Please repeat the entire listing verbatim and keep the pictures out.

*** EXERCISE DATA ***

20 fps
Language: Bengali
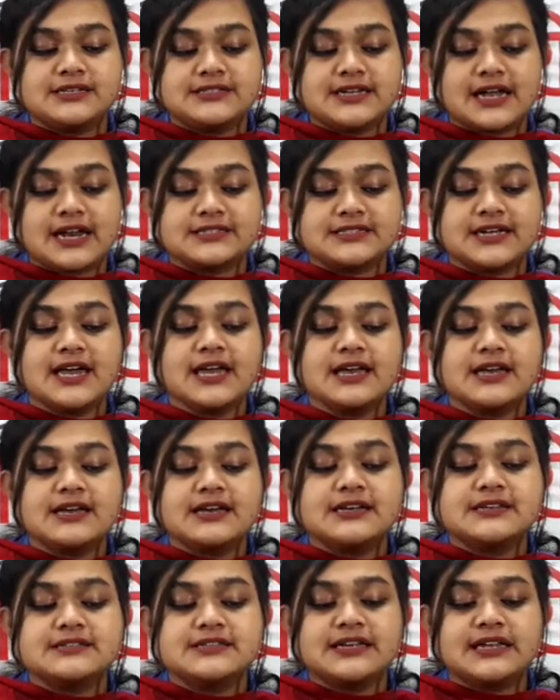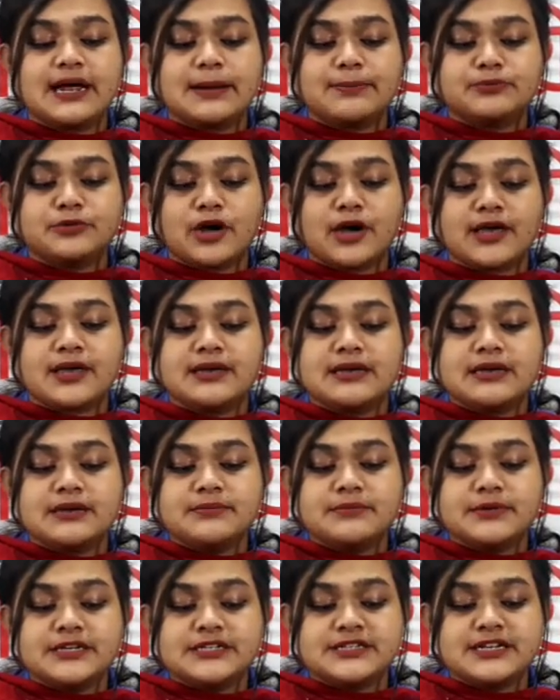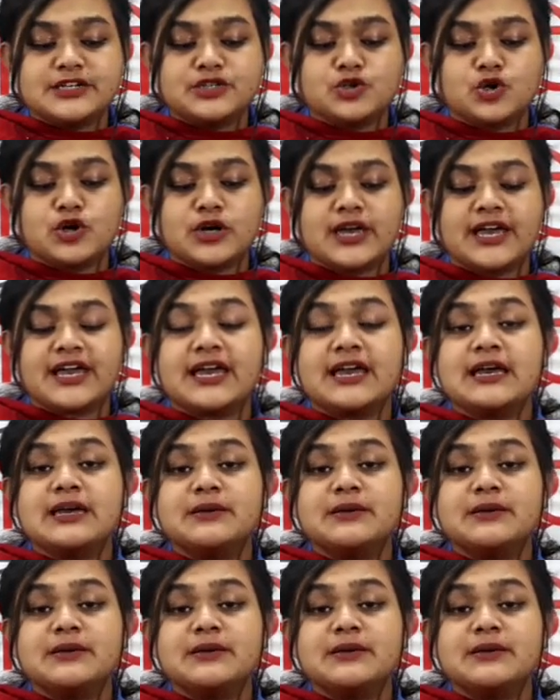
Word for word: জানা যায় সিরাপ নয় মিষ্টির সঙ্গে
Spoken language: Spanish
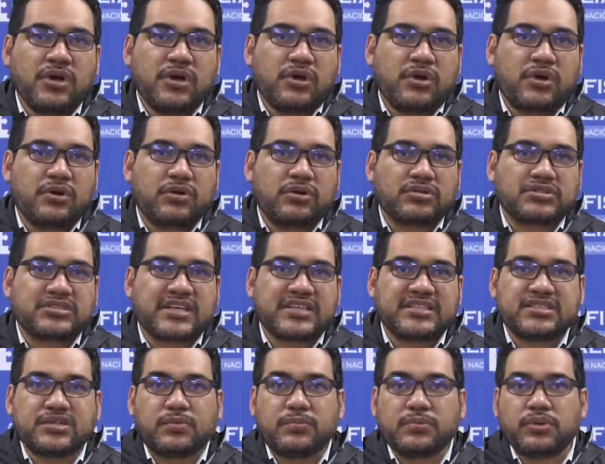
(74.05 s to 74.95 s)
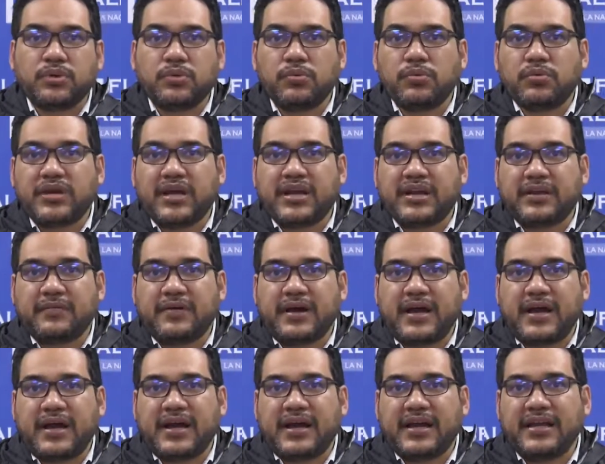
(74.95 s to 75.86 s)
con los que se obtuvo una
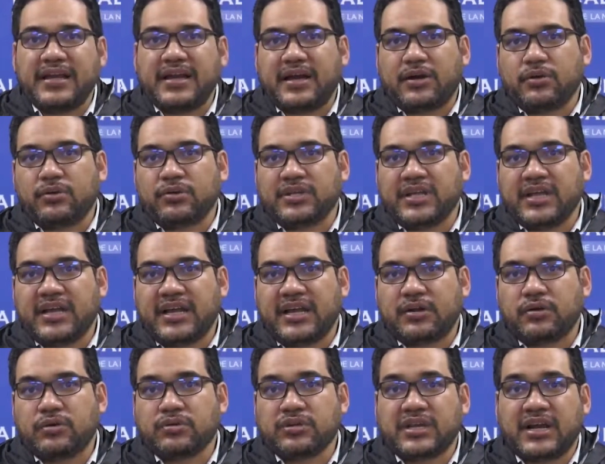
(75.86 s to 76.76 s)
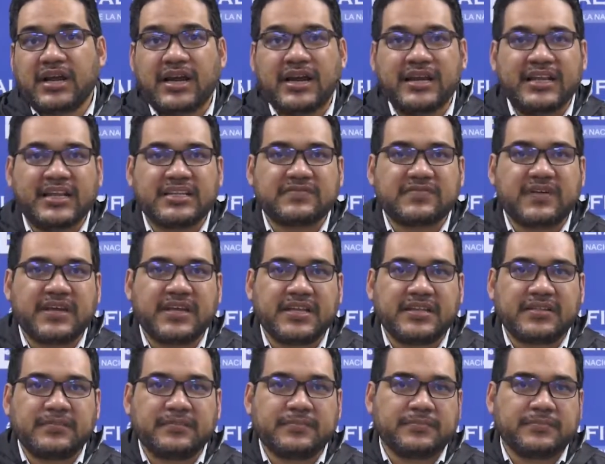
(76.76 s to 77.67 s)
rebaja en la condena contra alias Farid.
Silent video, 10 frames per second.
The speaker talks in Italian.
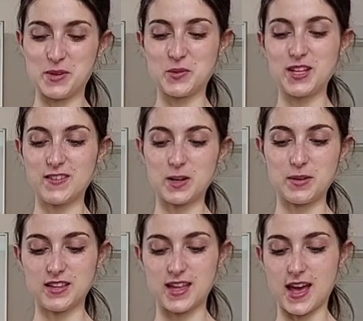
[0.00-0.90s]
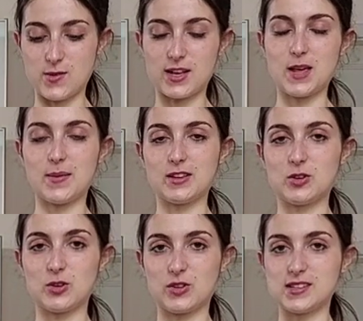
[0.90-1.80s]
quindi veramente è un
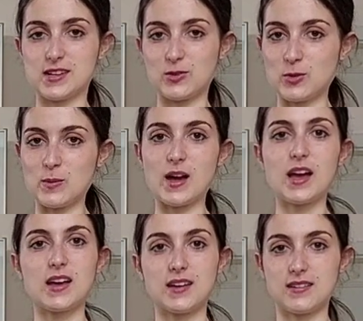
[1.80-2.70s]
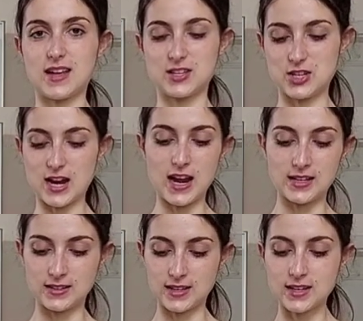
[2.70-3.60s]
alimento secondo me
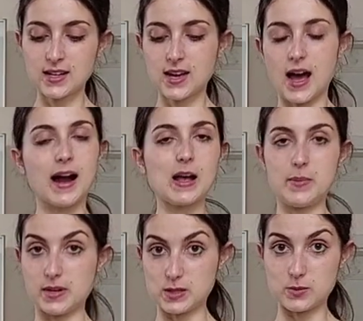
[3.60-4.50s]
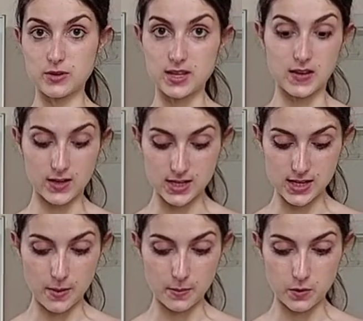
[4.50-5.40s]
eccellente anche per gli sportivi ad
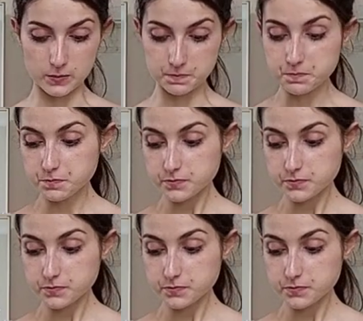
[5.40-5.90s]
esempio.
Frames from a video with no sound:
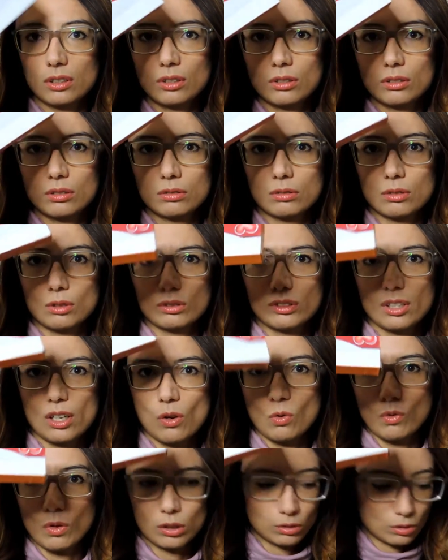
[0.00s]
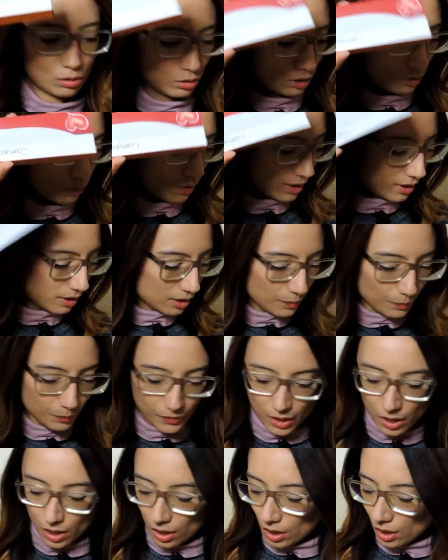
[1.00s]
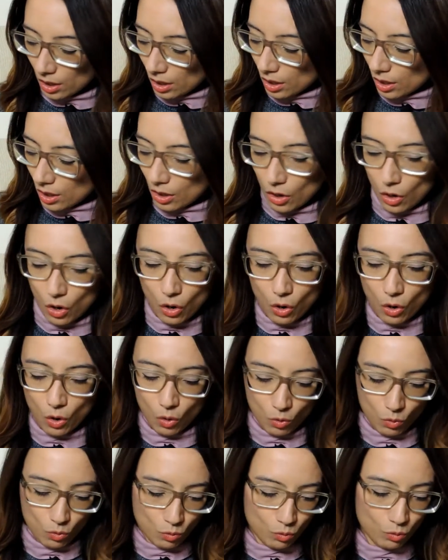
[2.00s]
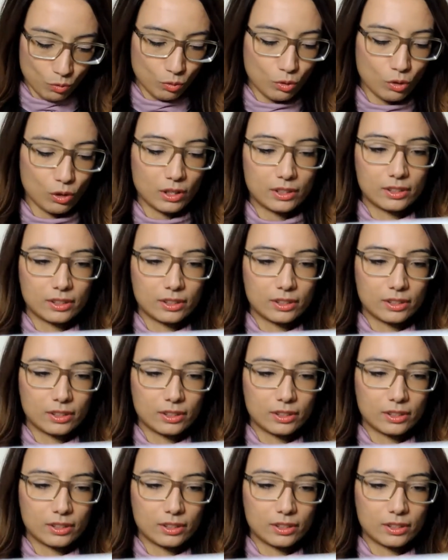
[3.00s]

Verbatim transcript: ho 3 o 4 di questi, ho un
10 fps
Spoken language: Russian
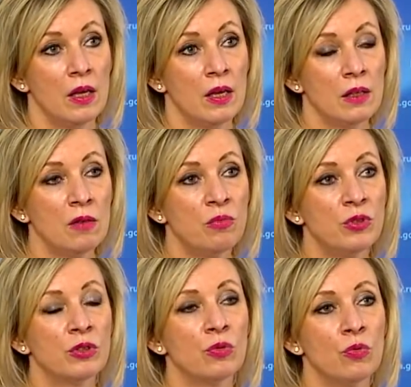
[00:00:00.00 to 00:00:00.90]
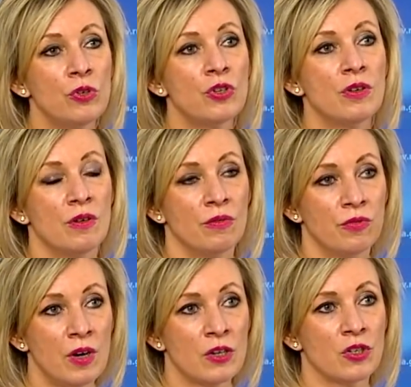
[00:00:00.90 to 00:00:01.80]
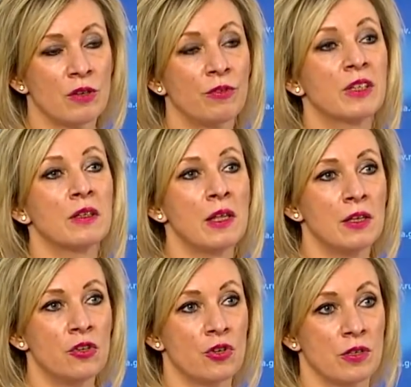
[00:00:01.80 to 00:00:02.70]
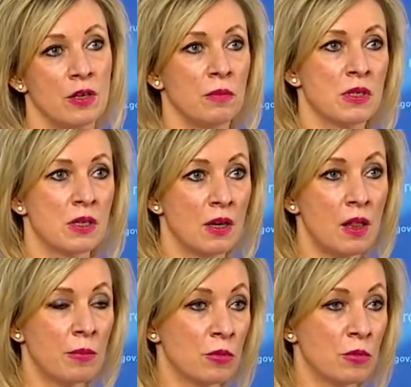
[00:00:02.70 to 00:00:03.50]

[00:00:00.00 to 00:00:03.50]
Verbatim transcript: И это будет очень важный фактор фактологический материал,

*** End of EXERCISE DATA ***

▸ **EXERCISE OUTPUT**:
20 fps
Language: Bengali
Word for word: জানা যায় সিরাপ নয় মিষ্টির সঙ্গে
Spoken language: Spanish
(74.05 s to 74.95 s)
(74.95 s to 75.86 s)
con los que se obtuvo una
(75.86 s to 76.76 s)
(76.76 s to 77.67 s)
rebaja en la condena contra alias Farid.
Silent video, 10 frames per second.
The speaker talks in Italian.
[0.00-0.90s]
[0.90-1.80s]
quindi veramente è un
[1.80-2.70s]
[2.70-3.60s]
alimento secondo me
[3.60-4.50s]
[4.50-5.40s]
eccellente anche per gli sportivi ad
[5.40-5.90s]
esempio.
Frames from a video with no sound:
[0.00s]
[1.00s]
[2.00s]
[3.00s]

Verbatim transcript: ho 3 o 4 di questi, ho un
10 fps
Spoken language: Russian
[00:00:00.00 to 00:00:00.90]
[00:00:00.90 to 00:00:01.80]
[00:00:01.80 to 00:00:02.70]
[00:00:02.70 to 00:00:03.50]

[00:00:00.00 to 00:00:03.50]
Verbatim transcript: И это будет очень важный фактор фактологический материал,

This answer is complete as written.